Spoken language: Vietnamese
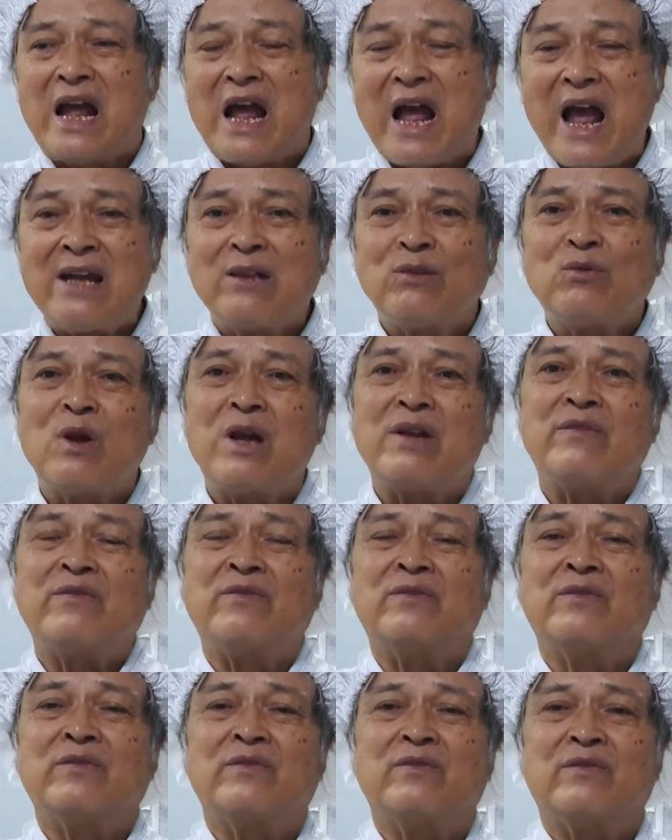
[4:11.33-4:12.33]
an toàn
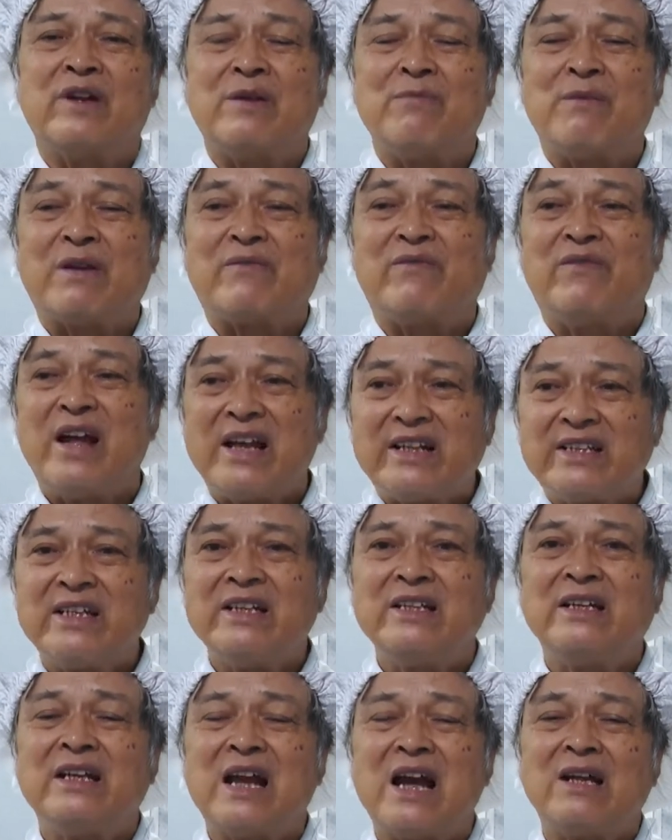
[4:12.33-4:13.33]
về mặt vệ
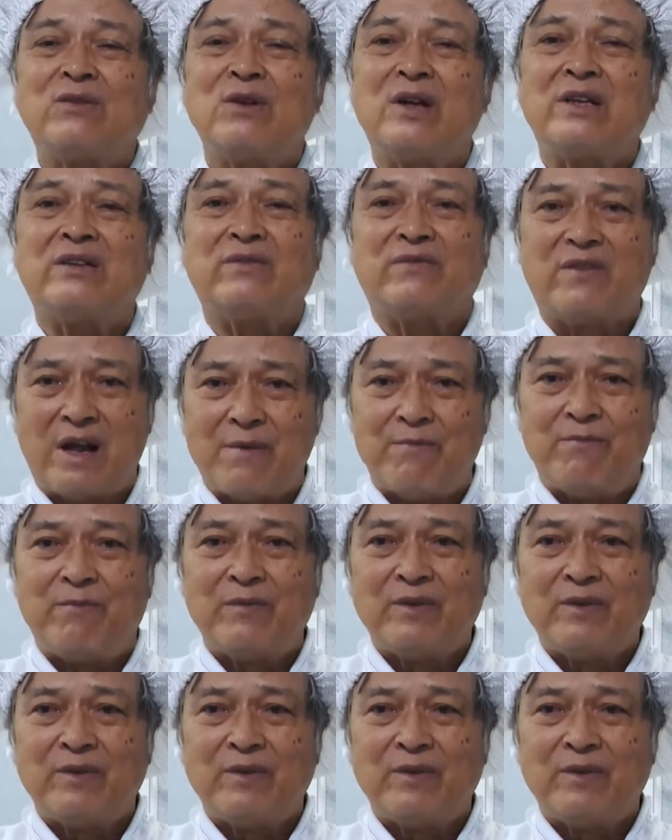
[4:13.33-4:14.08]
sinh an toàn thực phẩm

----------------------------------------

YOUR OBJECTIVE: Only the pictures are to be left out; repeat all other material exactly.

RESULT OF THE EXERCISE:
Spoken language: Vietnamese
[4:11.33-4:12.33]
an toàn
[4:12.33-4:13.33]
về mặt vệ
[4:13.33-4:14.08]
sinh an toàn thực phẩm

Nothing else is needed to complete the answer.